In the entries below, find the line with "[18:21.91-18:22.91]" and transcribe it and every line after it exactly, through the last line, without pictures.

╭──

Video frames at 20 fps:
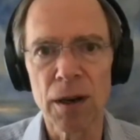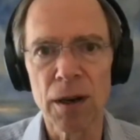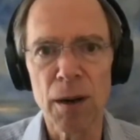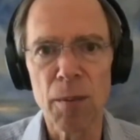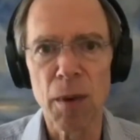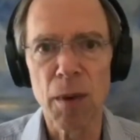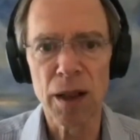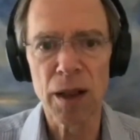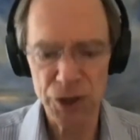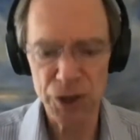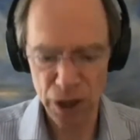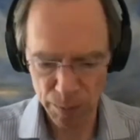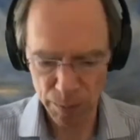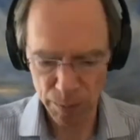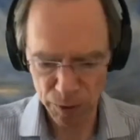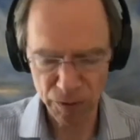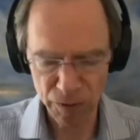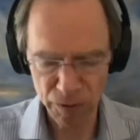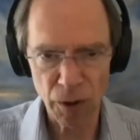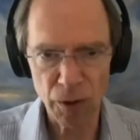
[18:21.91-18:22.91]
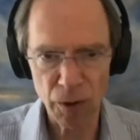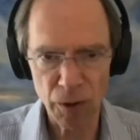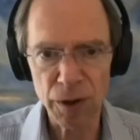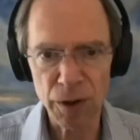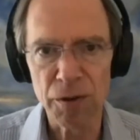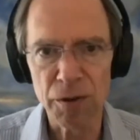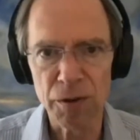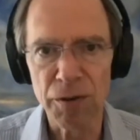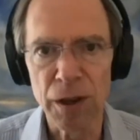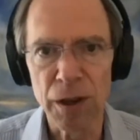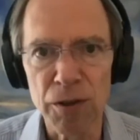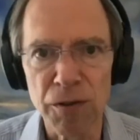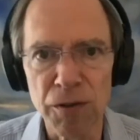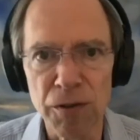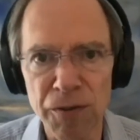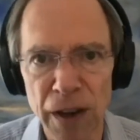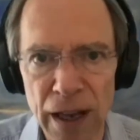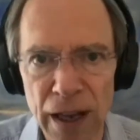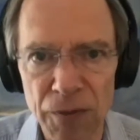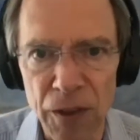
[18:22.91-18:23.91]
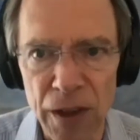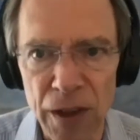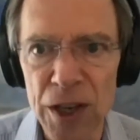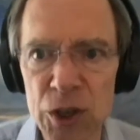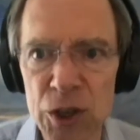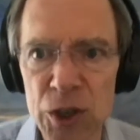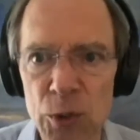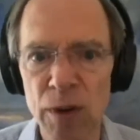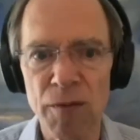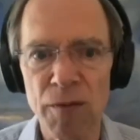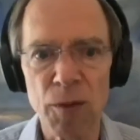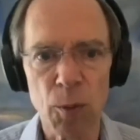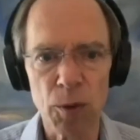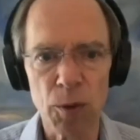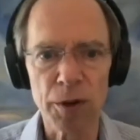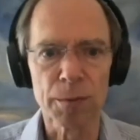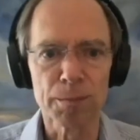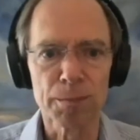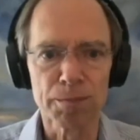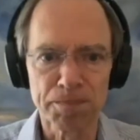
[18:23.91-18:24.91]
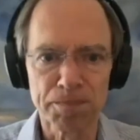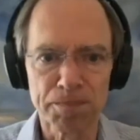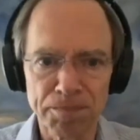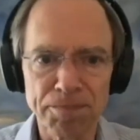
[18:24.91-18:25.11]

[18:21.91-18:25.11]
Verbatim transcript: etymology up on your phone and you, and you find out the history of the word.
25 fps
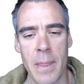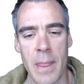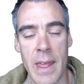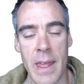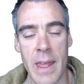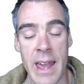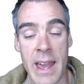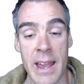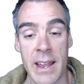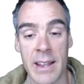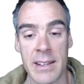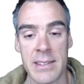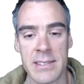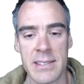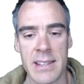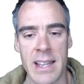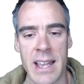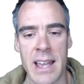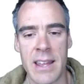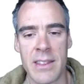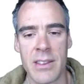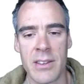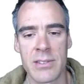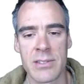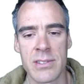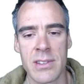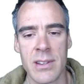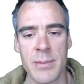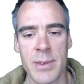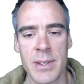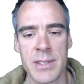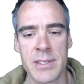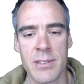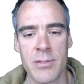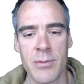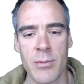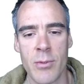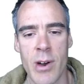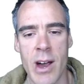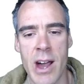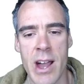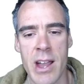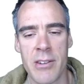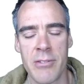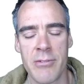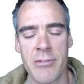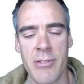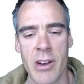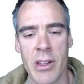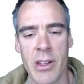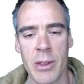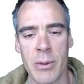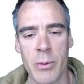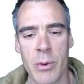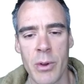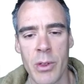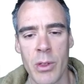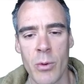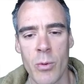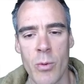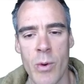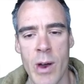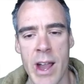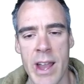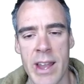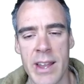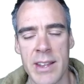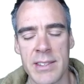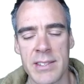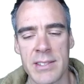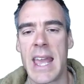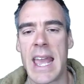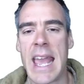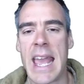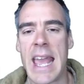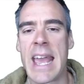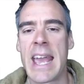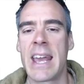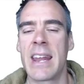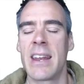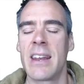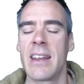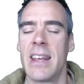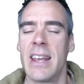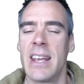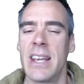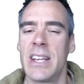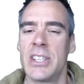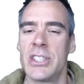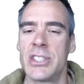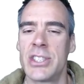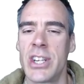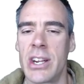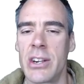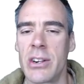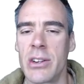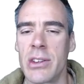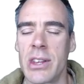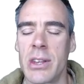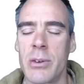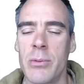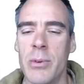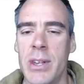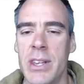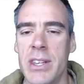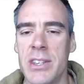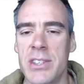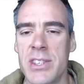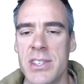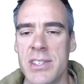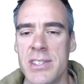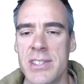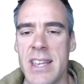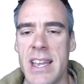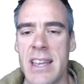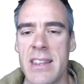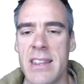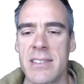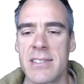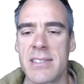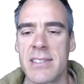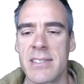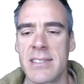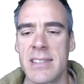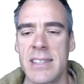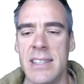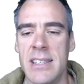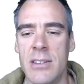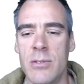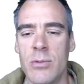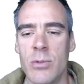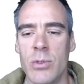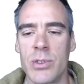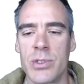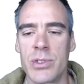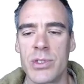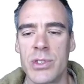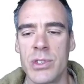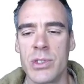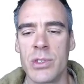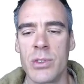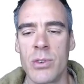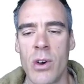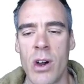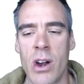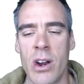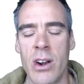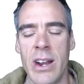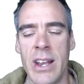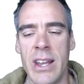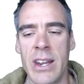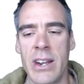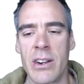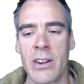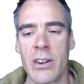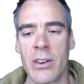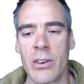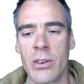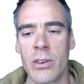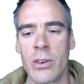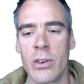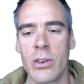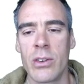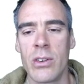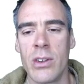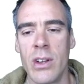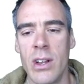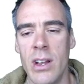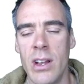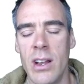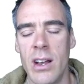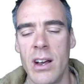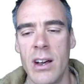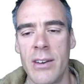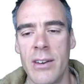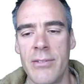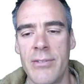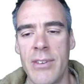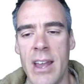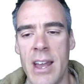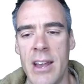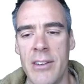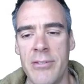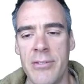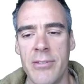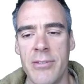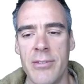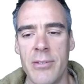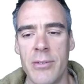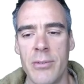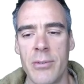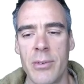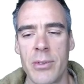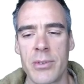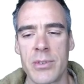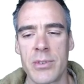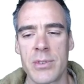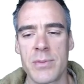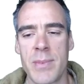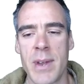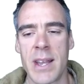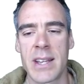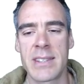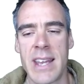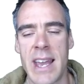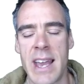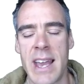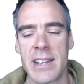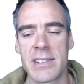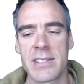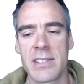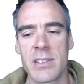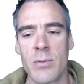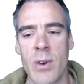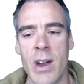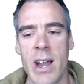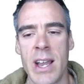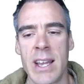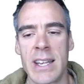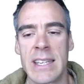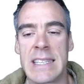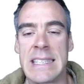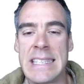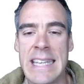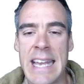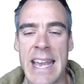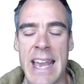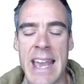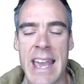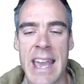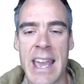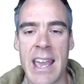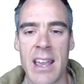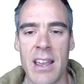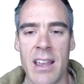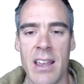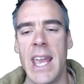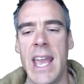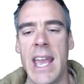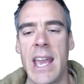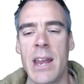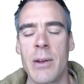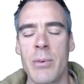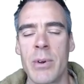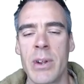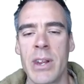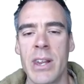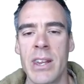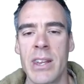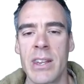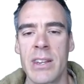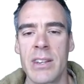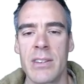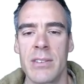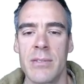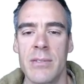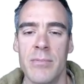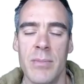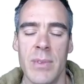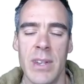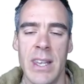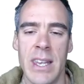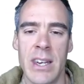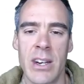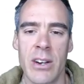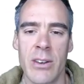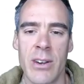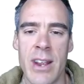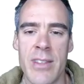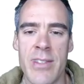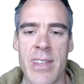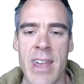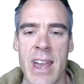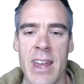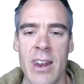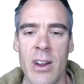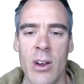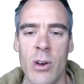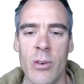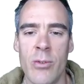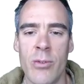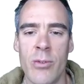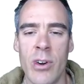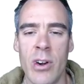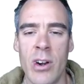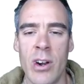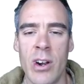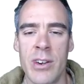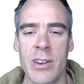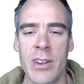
x and those limits of y falling where the y is. And generally we can just say this is equal to our integral of f with respect to x and y dA and we're going to integrate that over our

╰──

WRITTEN RESPONSE:
[18:21.91-18:22.91]
[18:22.91-18:23.91]
[18:23.91-18:24.91]
[18:24.91-18:25.11]

[18:21.91-18:25.11]
Verbatim transcript: etymology up on your phone and you, and you find out the history of the word.
25 fps
x and those limits of y falling where the y is. And generally we can just say this is equal to our integral of f with respect to x and y dA and we're going to integrate that over our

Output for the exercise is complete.